Sunday, May 10, 2009

Movie Attendance and Violent Crime

A QJE paper by Stefano Della Vigna puts forward the provocative result that (after controlling for temporal effects) the release of violent films actually reduces assaults. The reason for this is that although the films do stimulate aggression, they also keep aggressive people off the street and not only keep them off the street but do so at a time when they would quite likely be drinking and getting into trouble otherwise. Bear in mind that many of these films are disproportionately viewed by young men and that many of them have several million tickets sold for times that would be associated otherwise with drinking then the results become a lot more intuitive.

While this paper cannot say anything about the long-run effects of exposure to violent images, it is certainly a very interesting result and methodology and the idea has many potential applications.

http://www.econ.berkeley.edu/~sdellavi/

2 comments:

Kevin Denny said...

I think he talked about this stuff in his lecture at the Rome conference in September. I wonder, by the same token, does the release of sexually explicit films reduce sexual crime?

Anonymous said...

Kevin - you're correct; Stefano did present on this at IAREP last September.

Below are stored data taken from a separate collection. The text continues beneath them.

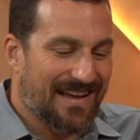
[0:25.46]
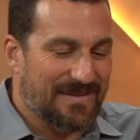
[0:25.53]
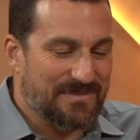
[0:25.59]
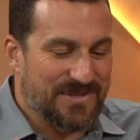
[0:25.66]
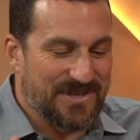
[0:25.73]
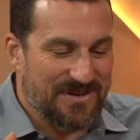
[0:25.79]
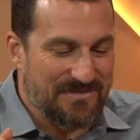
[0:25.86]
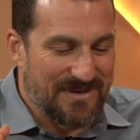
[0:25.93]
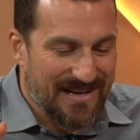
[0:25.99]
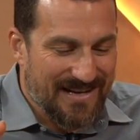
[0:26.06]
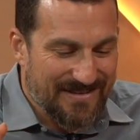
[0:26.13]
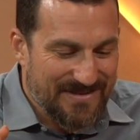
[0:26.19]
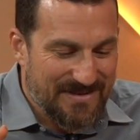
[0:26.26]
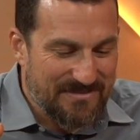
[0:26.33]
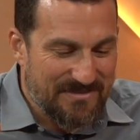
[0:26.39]
I'm sure
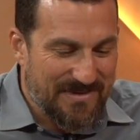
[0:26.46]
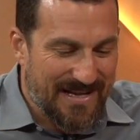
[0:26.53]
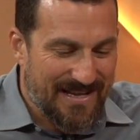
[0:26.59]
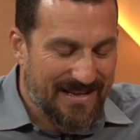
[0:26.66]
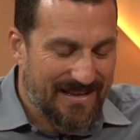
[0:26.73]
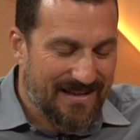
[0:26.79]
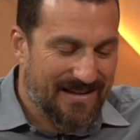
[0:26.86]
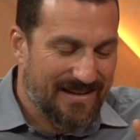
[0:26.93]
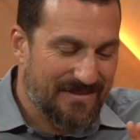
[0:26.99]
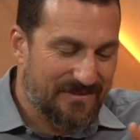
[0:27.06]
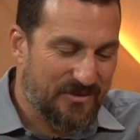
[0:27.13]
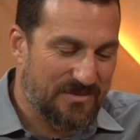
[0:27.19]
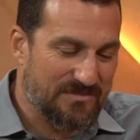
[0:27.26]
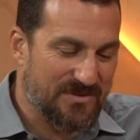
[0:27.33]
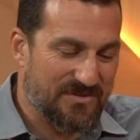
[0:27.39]
some of my
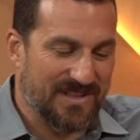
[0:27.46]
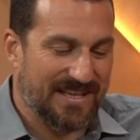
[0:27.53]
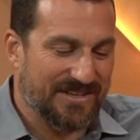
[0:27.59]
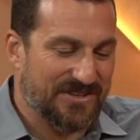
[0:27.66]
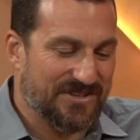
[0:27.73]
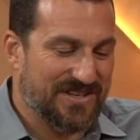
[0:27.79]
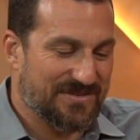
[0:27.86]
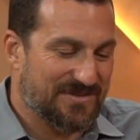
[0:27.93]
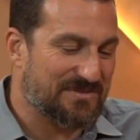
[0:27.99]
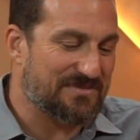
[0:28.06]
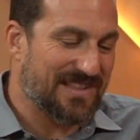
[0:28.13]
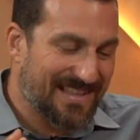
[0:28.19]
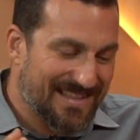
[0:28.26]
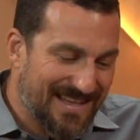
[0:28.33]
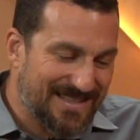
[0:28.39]
former relationships would
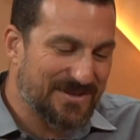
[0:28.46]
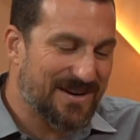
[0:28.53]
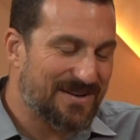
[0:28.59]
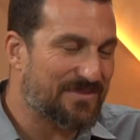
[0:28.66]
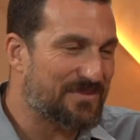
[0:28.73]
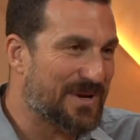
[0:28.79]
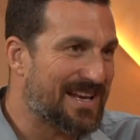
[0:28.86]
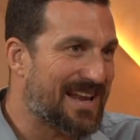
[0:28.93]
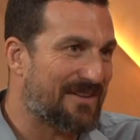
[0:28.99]
be like, that's right, we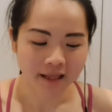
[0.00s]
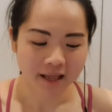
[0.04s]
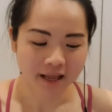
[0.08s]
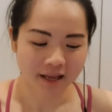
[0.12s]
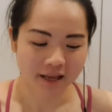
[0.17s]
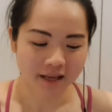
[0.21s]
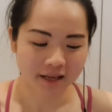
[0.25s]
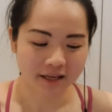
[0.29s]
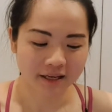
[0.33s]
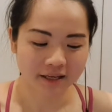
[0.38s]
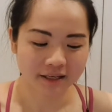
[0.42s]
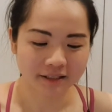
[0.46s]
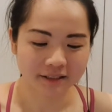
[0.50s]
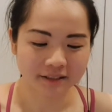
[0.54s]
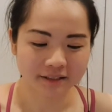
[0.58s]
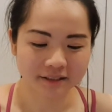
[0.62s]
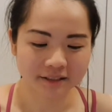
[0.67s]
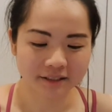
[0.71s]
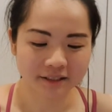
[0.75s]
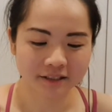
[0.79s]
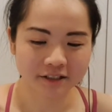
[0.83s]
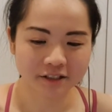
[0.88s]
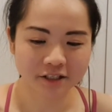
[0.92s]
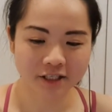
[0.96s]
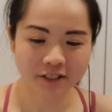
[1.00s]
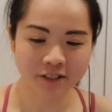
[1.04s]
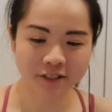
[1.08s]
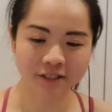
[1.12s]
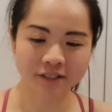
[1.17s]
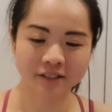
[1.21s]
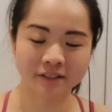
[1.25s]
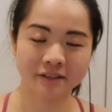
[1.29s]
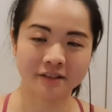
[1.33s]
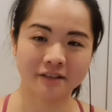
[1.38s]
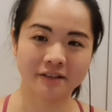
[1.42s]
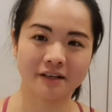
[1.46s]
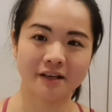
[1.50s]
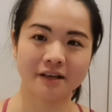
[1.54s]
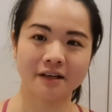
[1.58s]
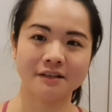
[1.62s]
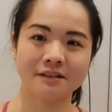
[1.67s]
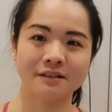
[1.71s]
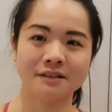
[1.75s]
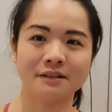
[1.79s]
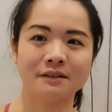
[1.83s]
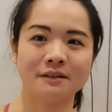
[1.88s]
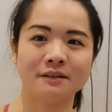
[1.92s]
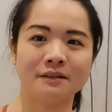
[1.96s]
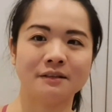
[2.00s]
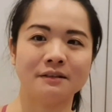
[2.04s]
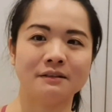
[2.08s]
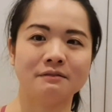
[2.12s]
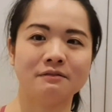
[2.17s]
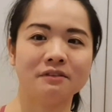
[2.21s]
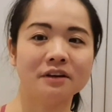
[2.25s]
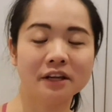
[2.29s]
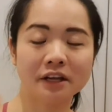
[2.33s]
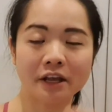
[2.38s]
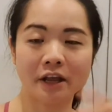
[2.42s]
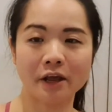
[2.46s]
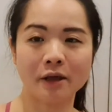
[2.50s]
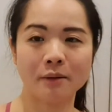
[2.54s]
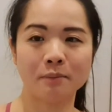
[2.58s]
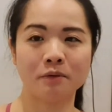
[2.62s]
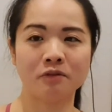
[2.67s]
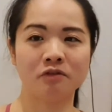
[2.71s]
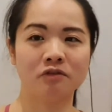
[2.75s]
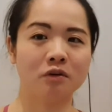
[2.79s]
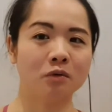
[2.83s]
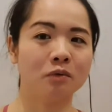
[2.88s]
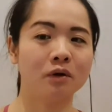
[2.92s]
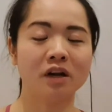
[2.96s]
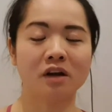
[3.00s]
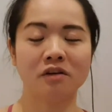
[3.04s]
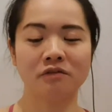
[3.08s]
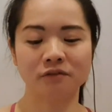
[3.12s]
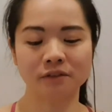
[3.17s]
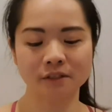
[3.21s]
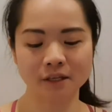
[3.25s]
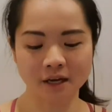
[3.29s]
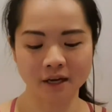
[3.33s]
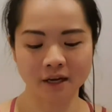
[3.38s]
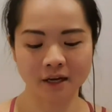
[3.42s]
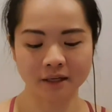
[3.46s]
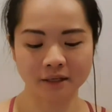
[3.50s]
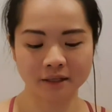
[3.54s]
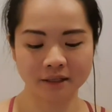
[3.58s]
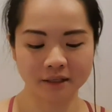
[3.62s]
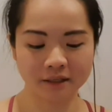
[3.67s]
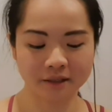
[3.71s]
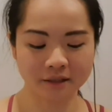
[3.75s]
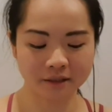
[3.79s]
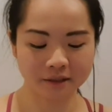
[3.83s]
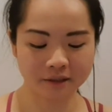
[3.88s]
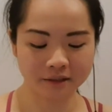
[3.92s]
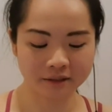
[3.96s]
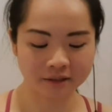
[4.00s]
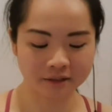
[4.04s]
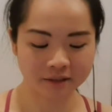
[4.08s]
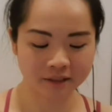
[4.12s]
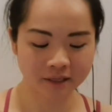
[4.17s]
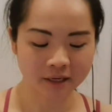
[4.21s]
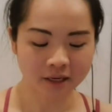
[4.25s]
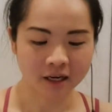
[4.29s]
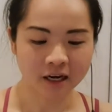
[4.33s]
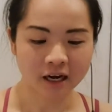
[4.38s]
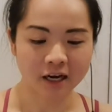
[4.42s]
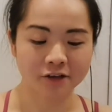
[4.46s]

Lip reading: And just as a recap for what I've done is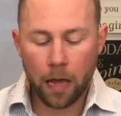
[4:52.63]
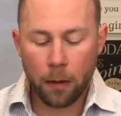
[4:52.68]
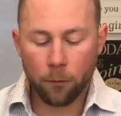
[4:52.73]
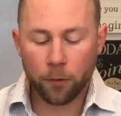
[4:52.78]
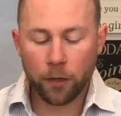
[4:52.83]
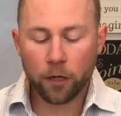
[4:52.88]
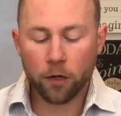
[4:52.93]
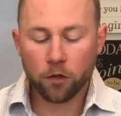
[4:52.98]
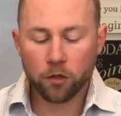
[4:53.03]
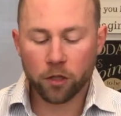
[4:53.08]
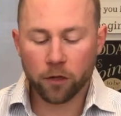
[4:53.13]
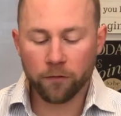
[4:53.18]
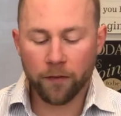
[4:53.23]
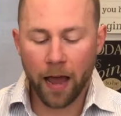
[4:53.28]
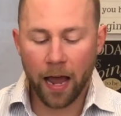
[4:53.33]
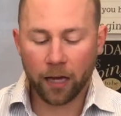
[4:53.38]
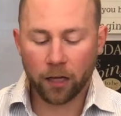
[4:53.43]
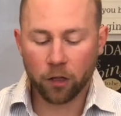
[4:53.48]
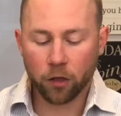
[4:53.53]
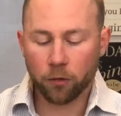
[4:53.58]
windows are
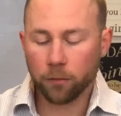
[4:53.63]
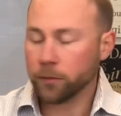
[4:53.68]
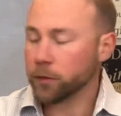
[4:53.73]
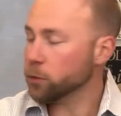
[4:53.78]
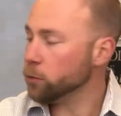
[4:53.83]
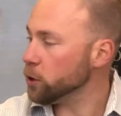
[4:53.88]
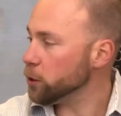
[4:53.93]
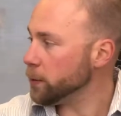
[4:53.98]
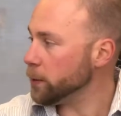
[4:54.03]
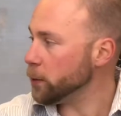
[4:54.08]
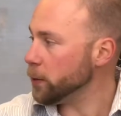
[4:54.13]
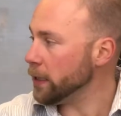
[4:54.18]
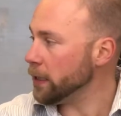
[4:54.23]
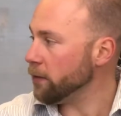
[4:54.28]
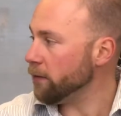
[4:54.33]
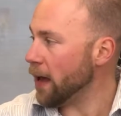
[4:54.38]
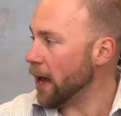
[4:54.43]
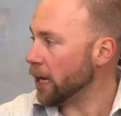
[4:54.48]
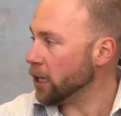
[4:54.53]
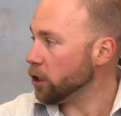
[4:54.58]
vacuums, and what's between
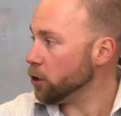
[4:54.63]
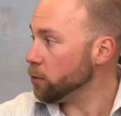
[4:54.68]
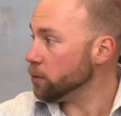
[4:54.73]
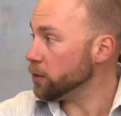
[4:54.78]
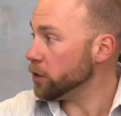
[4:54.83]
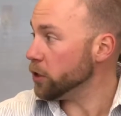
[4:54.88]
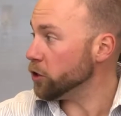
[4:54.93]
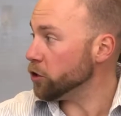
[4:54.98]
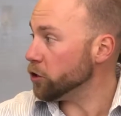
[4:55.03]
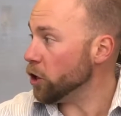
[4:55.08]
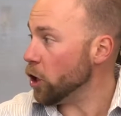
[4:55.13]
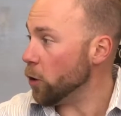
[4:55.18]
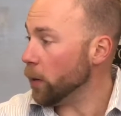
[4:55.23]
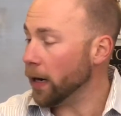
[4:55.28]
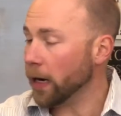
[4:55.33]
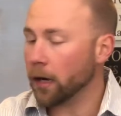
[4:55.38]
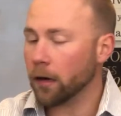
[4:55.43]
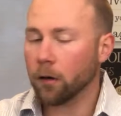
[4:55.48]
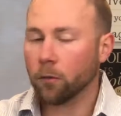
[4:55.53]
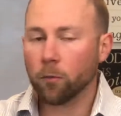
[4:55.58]
the vacuums is no
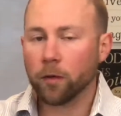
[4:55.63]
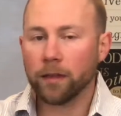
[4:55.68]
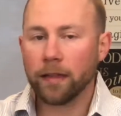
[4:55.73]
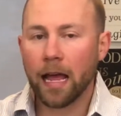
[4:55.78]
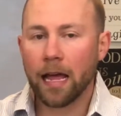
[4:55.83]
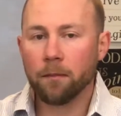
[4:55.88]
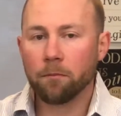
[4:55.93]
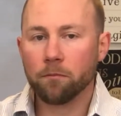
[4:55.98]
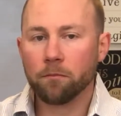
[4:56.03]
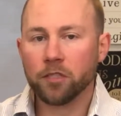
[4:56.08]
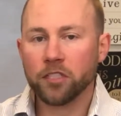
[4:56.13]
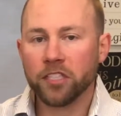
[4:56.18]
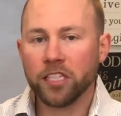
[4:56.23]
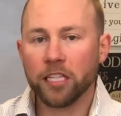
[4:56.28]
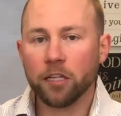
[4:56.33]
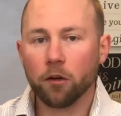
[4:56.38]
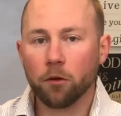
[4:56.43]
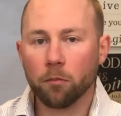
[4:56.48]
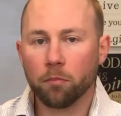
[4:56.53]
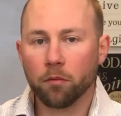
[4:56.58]
air, and when that
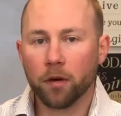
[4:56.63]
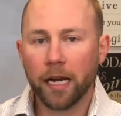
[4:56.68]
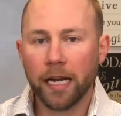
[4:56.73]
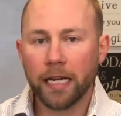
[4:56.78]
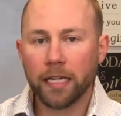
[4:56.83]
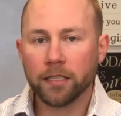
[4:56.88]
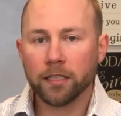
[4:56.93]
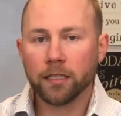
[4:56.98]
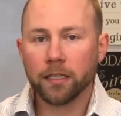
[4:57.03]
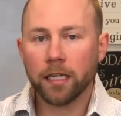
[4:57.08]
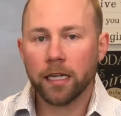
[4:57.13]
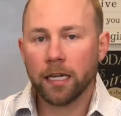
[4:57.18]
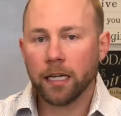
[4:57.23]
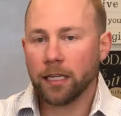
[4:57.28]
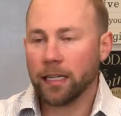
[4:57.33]
seal breaks,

It was the Up and Coming Bright Young Thing Session - themed as "The Economics Of The Media: A Behavioral Take." He focused on "how evidence from the field has played a growing role in behavioural economics over the last ten years, and how natural experiments, and in particular the ones using media data, can provide such evidence." He discussed two distinct topics based on recent articles published in the QJE. The first was "persuasion" --- presented using field evidence from the staggered introduction of Fox News in local cable markets in the US (and the effect of this on voting).

The second topic in Della Vigna's talk was the impact of arousal due to exposure to media violence. (Which is the article that Liam linked to.) Della Vigna compared "the level of violent crime on weekends when blockbuster violent movies are released, compared to other weekends (everything else held constant)." The data used was very novel, including an examination of the www.imdb.com movie database! Kevin posted up a NBER paper by Della Vigna on the blog before: Psychology and Economics: Evidence from the Field, and Michael gave some interesting comments on it.